* _EXCERPTED DATA_:
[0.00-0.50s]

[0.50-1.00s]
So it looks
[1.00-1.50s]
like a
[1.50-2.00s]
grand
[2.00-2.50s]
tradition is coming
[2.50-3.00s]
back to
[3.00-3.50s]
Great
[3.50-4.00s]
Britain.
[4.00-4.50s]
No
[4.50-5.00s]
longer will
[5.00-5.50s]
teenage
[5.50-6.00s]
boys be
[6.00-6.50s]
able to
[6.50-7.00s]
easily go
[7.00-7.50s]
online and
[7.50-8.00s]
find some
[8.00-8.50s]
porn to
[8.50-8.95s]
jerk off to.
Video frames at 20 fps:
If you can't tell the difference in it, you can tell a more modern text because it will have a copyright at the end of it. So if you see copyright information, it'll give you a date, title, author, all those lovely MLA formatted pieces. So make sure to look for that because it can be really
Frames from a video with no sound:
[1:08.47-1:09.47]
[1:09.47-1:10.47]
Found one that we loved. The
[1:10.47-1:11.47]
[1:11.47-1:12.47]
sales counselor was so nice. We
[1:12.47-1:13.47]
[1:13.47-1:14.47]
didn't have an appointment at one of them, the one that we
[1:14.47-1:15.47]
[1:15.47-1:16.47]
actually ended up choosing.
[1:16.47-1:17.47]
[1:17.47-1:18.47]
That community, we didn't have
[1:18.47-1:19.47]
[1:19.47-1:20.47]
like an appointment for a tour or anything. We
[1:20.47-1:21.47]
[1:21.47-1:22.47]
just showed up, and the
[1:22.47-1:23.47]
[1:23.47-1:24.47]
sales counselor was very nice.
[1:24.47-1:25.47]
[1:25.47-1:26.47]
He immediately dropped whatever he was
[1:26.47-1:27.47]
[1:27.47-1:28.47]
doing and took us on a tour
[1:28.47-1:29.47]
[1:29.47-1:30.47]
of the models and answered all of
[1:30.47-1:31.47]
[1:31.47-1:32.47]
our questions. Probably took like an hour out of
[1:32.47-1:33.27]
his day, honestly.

* _WHAT THE TASK REQUIRES_: Look for "[1:25.47-1:26.47]" in the records. Write out its line and every later line through the end exactly, with nothing more.

* _TASK OUTPUT_:
[1:25.47-1:26.47]
He immediately dropped whatever he was
[1:26.47-1:27.47]
[1:27.47-1:28.47]
doing and took us on a tour
[1:28.47-1:29.47]
[1:29.47-1:30.47]
of the models and answered all of
[1:30.47-1:31.47]
[1:31.47-1:32.47]
our questions. Probably took like an hour out of
[1:32.47-1:33.27]
his day, honestly.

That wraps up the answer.